RNNs have been successfully applied to various tasks that require mapping one or more input sequences to one or more output sequences and are particularly well suited to natural language. RNN can also be applied to univariate and multivariate time series to predict market or fundamental data. This chapter covers how RNN can model alternative text data using the word embeddings that we covered in Chapter 16 to classify the sentiment expressed in documents. Most specifically, this chapter addresses:
- How to unroll and analyze the computational graph for an RNN
- How gated units learn to regulate an RNN’s memory from data to enable long-range dependencies
- How to design and train RNN for univariate and multivariate time series in Python
- How to leverage word embeddings for sentiment analysis with RNN
RNNs assume that data is sequential so that previous data points impact the current observation and are relevant for predictions of subsequent elements in the sequence. They allow for more complex and diverse input-output relationships than feedforward networks (FFNN) and convolutional nets that are designed to map one input to one output vector, usually of fixed size and using a given number of computational steps. RNN, in contrast, can model data for tasks where the input, the output or both are best represented as a sequence of vectors.

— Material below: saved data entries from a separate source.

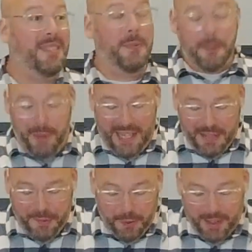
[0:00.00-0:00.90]
some
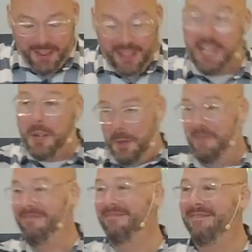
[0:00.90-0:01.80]
space for
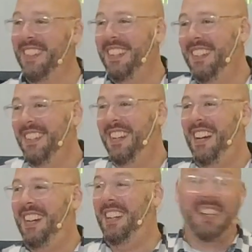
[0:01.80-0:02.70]
you,
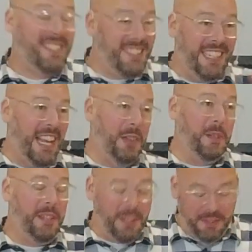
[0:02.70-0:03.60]
us
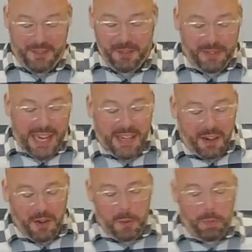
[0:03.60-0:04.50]
together, to create
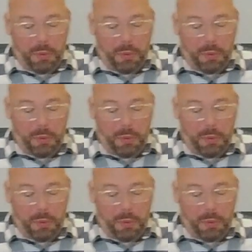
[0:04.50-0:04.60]
our ownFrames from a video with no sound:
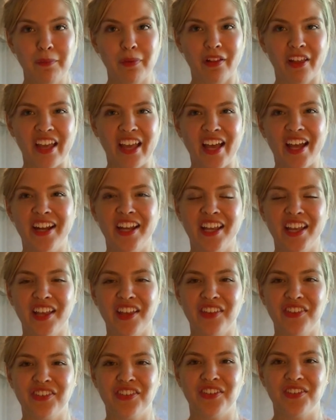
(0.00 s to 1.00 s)
plan
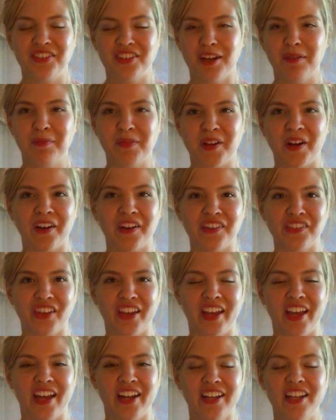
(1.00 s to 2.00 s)
is to dump
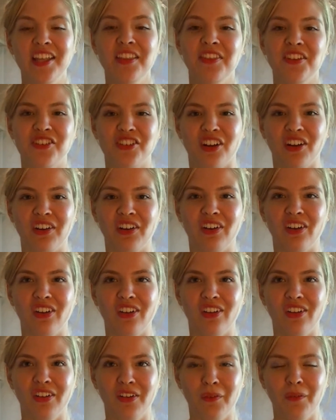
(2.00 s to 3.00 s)
Tarzan in the
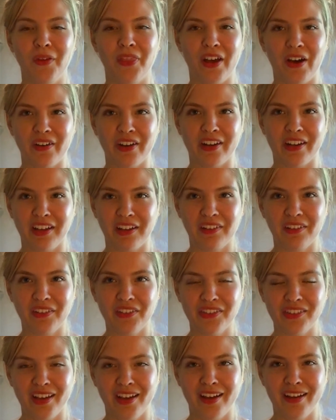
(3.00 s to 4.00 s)
jungle without any
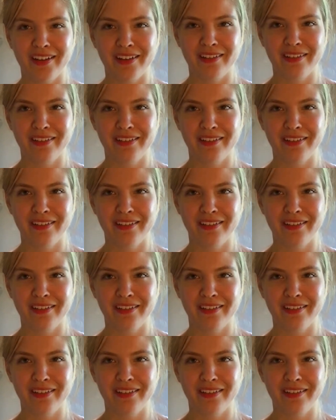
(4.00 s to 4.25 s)
clothes on.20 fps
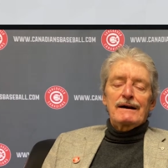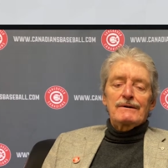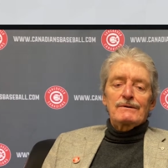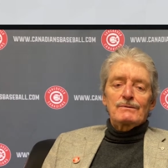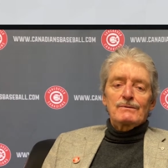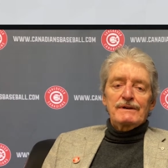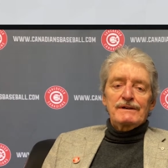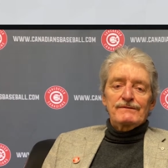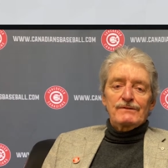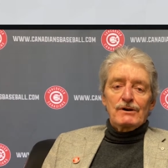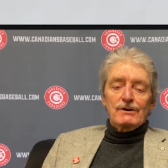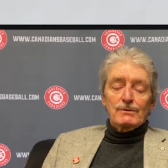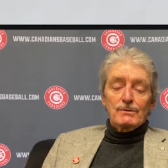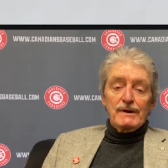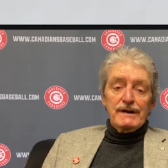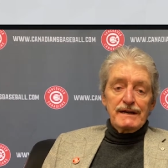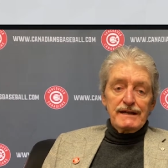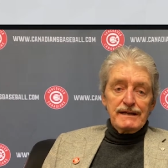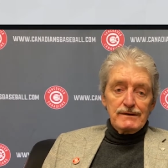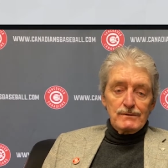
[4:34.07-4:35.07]
we've
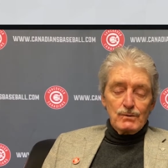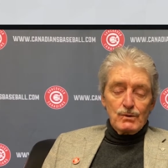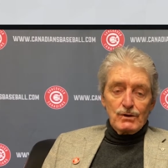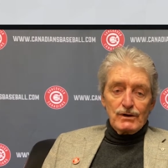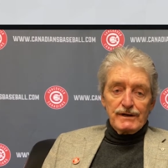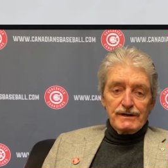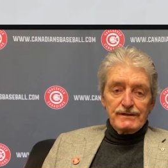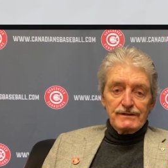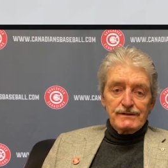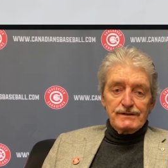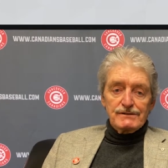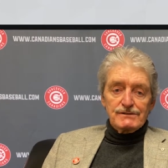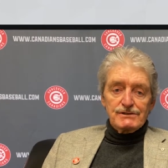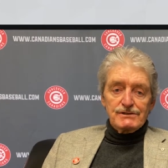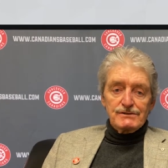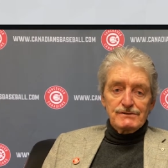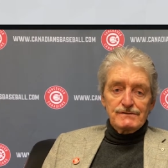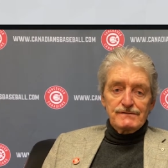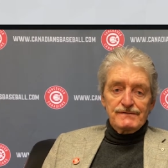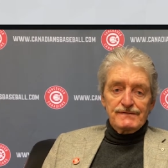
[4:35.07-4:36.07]
already awarded
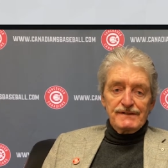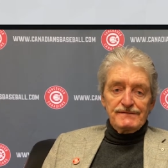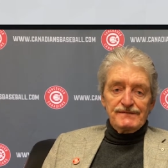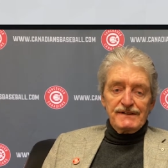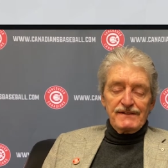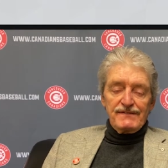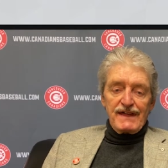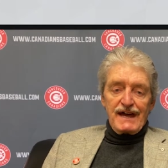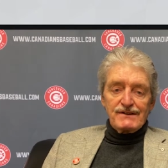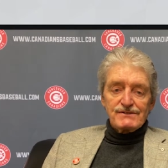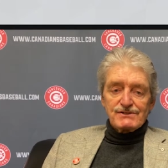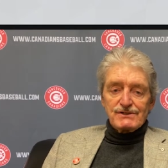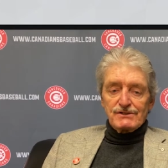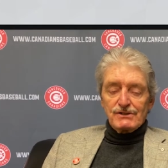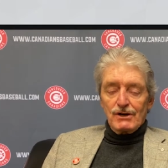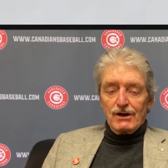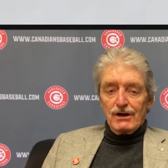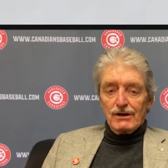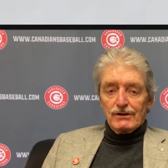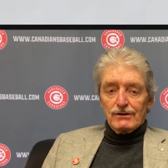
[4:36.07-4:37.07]
two $50,000
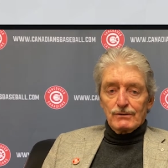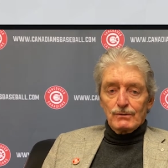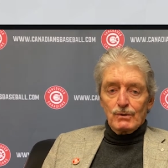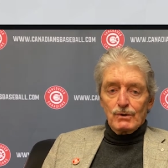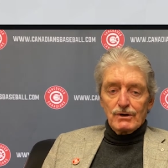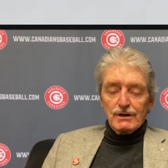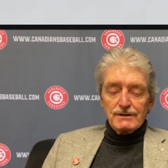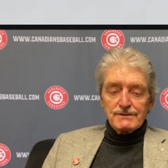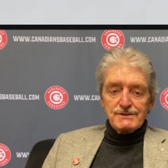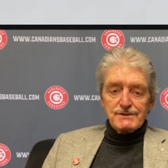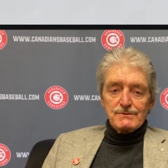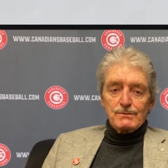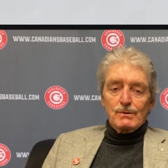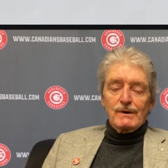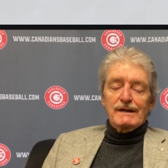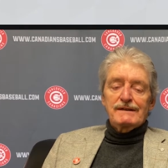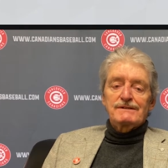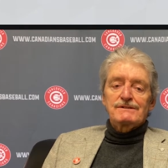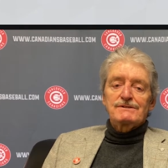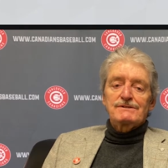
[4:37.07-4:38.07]
awards,
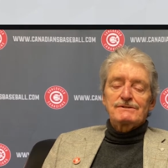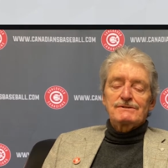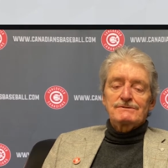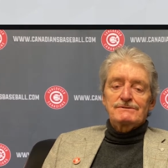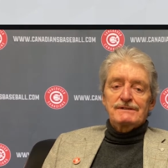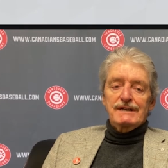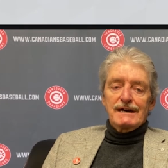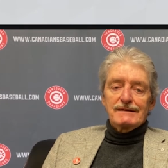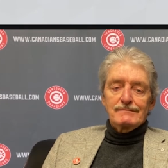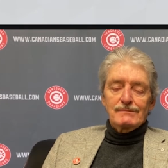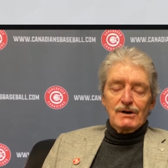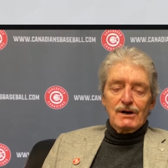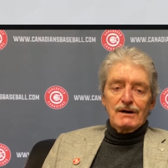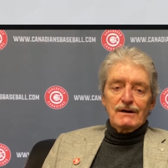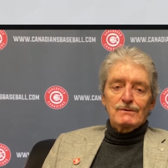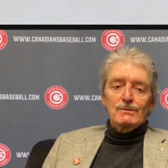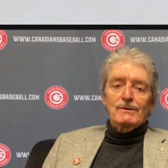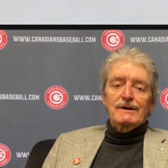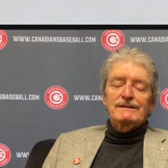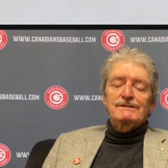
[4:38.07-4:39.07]
one to
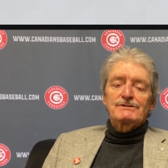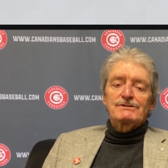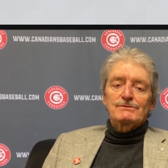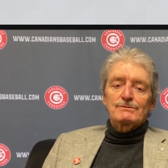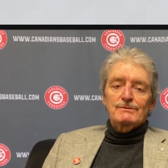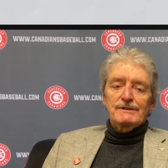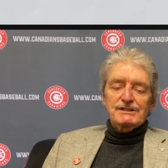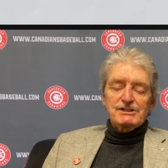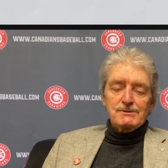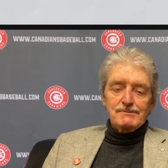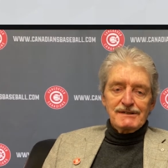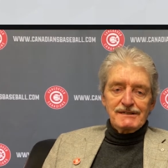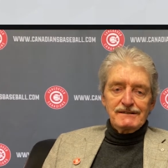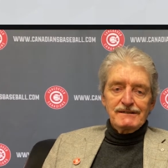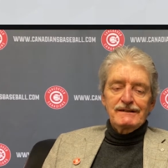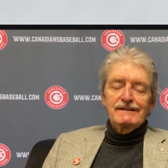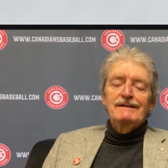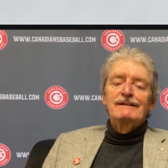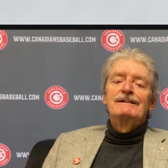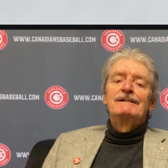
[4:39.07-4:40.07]
Dunbar, one to
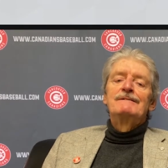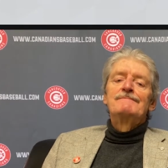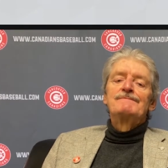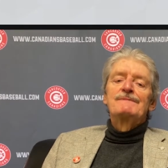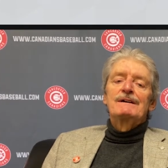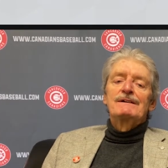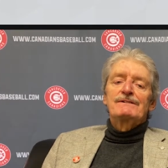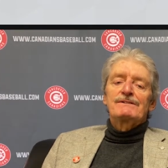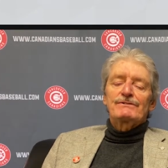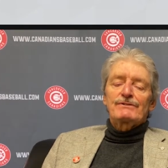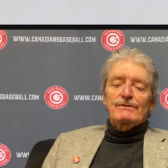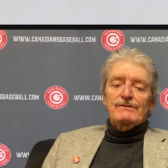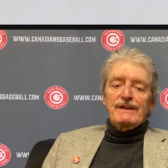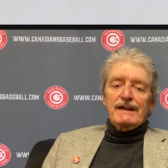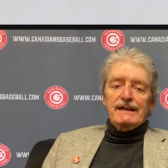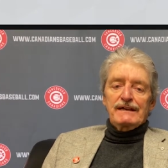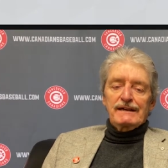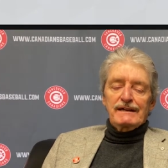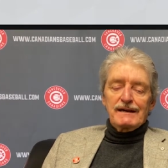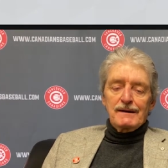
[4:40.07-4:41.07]
Richmond, so
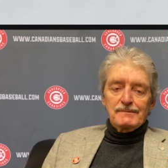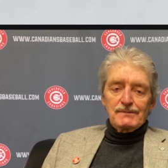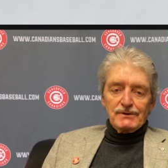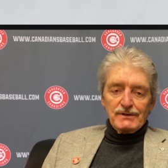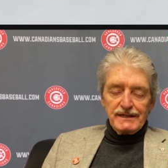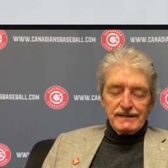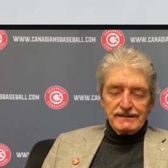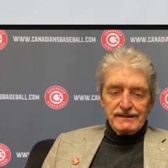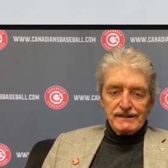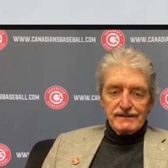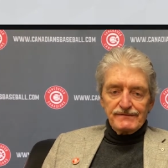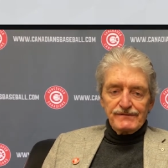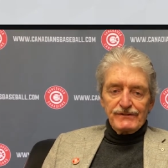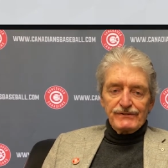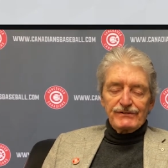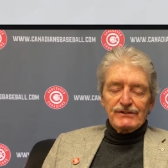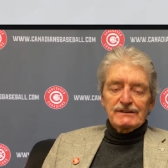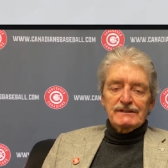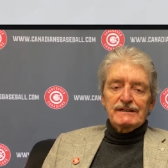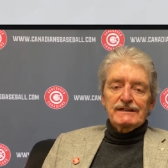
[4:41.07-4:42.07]
they can upgrade their
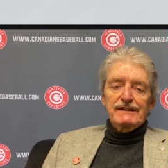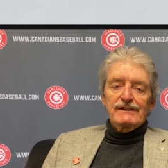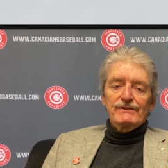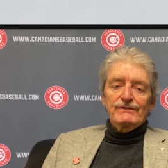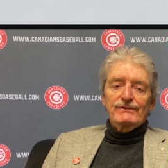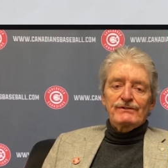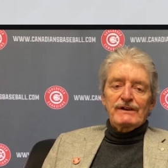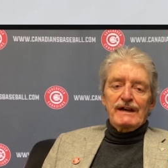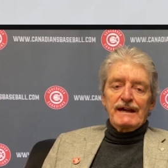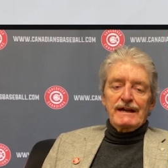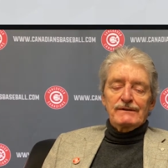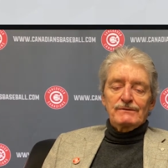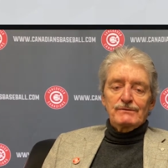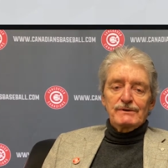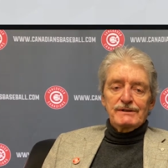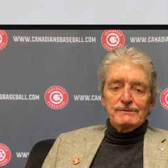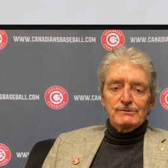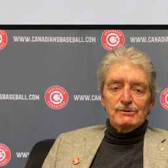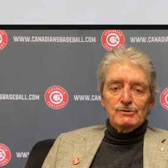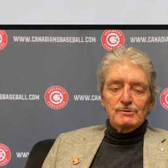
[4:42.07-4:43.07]
facilities. And
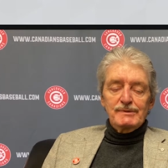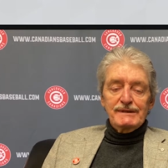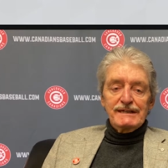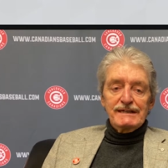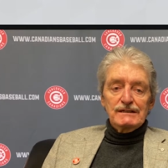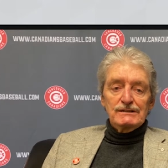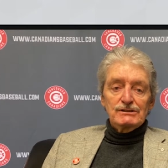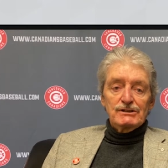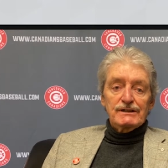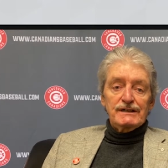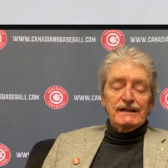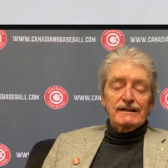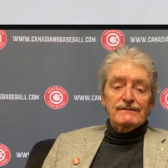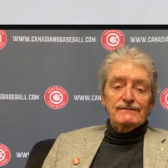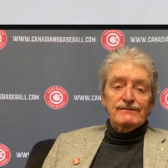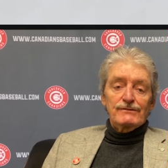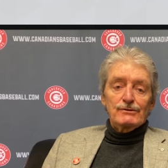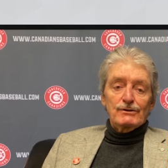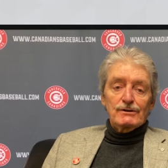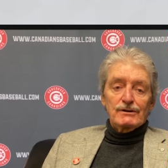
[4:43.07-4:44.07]
we will be looking
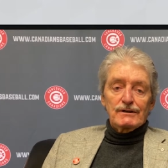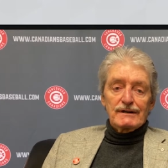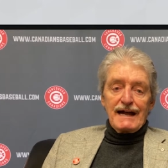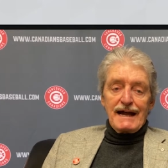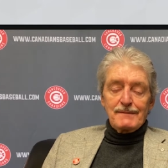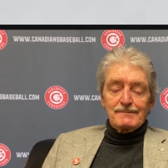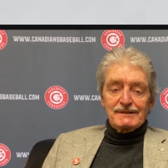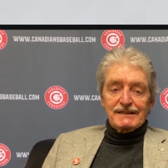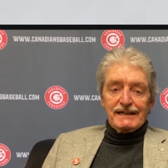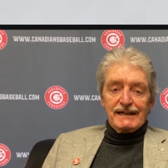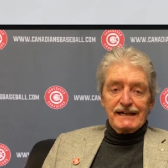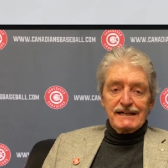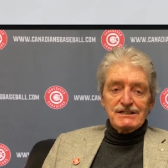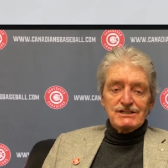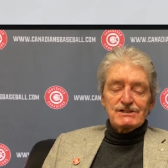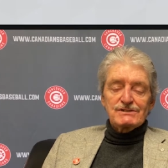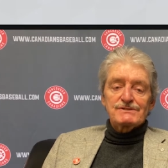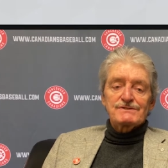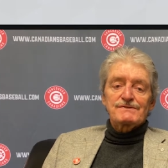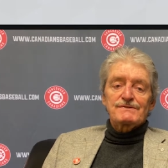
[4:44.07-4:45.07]
for
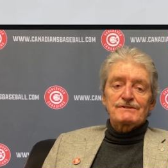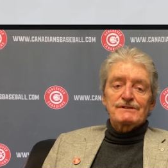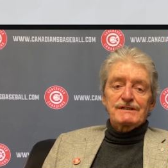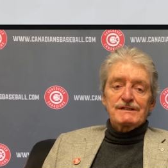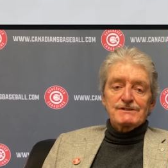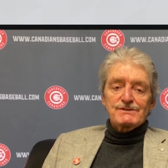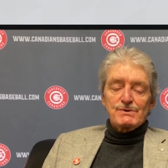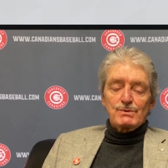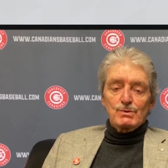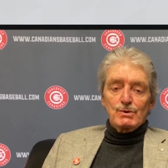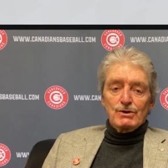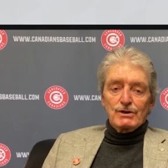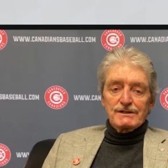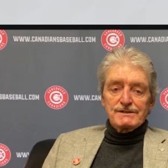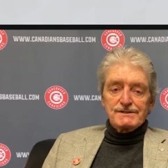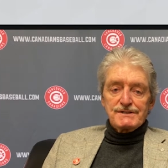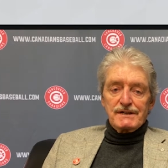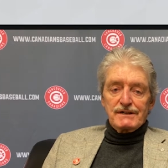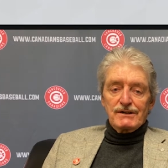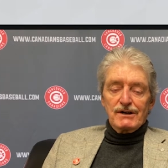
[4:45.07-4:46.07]
applications for these
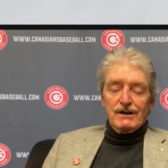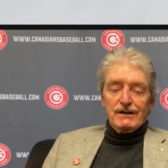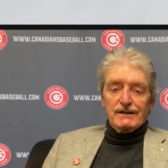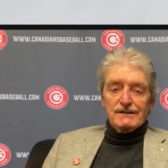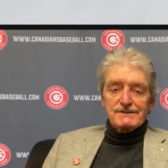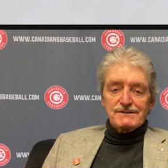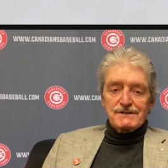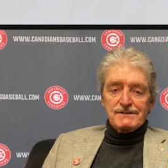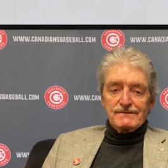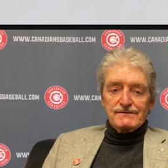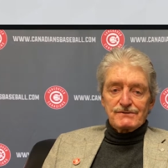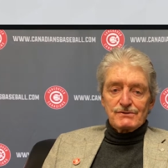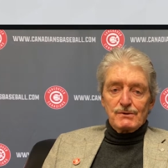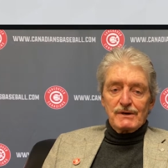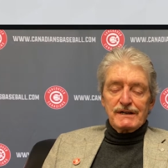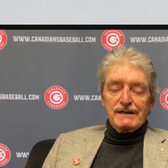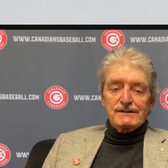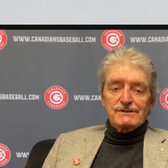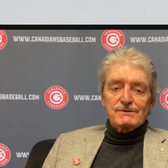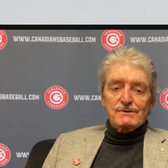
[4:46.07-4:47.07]
awards in August of
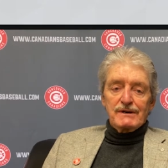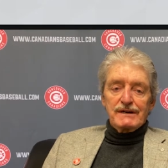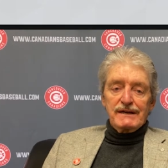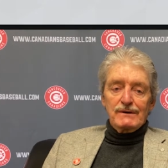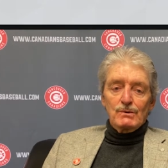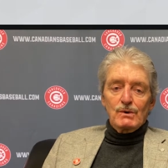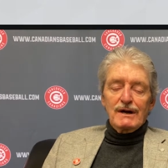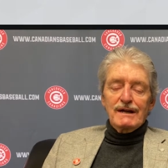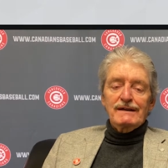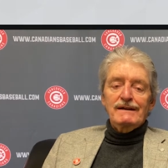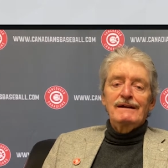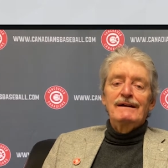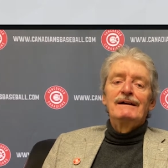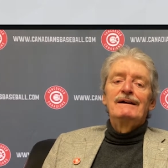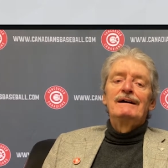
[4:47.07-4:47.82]
2021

Note that input and output sequences can be of arbitrary lengths because the recurrent transformation that is fixed but learned from the data can be applied as many times as needed. Just as CNN easily scale to large images and some CNN can process images of variable size, RNN scale to much longer sequences than networks not tailored to sequence-based tasks. Most RNN can also process sequences of variable length.
RNNs are called recurrent because they apply the same transformations to every element of a sequence in a way that the output depends on the outcome of prior iterations. As a result, RNNs maintain an internal state that captures information about previous elements in the sequence akin to a memory.
The backpropagation algorithm that updates the weight parameters based on the gradient of the loss function with respect to the parameters involves a forward pass from left to right along the unrolled computational graph, followed by backward pass in the opposite direction.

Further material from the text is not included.